Since this album comes right after a retrospective tour celebrating your debut, did that tour and going back to where Garbage began affect the creation of Strange Little Birds?
Actually, the entire record was written before we went out on tour for the retrospective, so it didn’t really have much bearing on the new record, if the truth be told. We just came home to mix it and master it [after the tour]. It’s terribly unromantic of me to say so, but I don’t think it really played a role in what we were doing now, which I think is probably for the best. I believe that as a creative person, or a creative group, you really shouldn’t spend much time looking back and trying to chase a zeitgeist. I think that’s a really dangerous mindset to have.
When did you actually start writing these songs?
We’d been touring our last studio record, Not Your Kind of People, and we were really surprised by the response that we had when we came out with a new record after seven years away [following Bleed Like Me]. We really didn’t expect the reception that we enjoyed at all. It buoyed us up, if the truth be told. It gave us a lot of confidence, and we were excited to go straight back into the studio once we got back off tour. But Butch [Vig], our drummer, had a record to complete with the Foo Fighters, so we had to wait longer than we would have liked until he was ready. We basically started writing almost immediately coming off tour.
We have a funny way of working now because one of the reasons why we took a hiatus was we’d really gotten to a point where we weren’t getting along that well. I think one of the reasons for that was we had these historically intense, ridiculously long studio sessions, for want of a better word, that just went on and on and on, basically for years [laughs]. It drove me fucking out of my mind.
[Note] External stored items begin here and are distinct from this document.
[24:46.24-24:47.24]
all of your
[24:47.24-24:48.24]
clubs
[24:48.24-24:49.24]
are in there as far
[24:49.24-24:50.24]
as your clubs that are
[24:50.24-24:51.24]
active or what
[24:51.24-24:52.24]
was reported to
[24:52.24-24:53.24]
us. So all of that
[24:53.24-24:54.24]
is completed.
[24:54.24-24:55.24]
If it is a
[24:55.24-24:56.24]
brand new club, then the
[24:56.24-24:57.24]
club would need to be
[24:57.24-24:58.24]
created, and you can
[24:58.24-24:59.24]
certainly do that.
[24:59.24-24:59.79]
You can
So now we have really short, concise two-week breaks where we go in, we work in the studio, and then we take two weeks to a month off, and then we go back at it. That seems to work really well for everybody. We’ve developed a really harmonious working relationship again, which is really lovely to have, because we always got along really well as people. So it was great to be able to readjust that balance in the studio.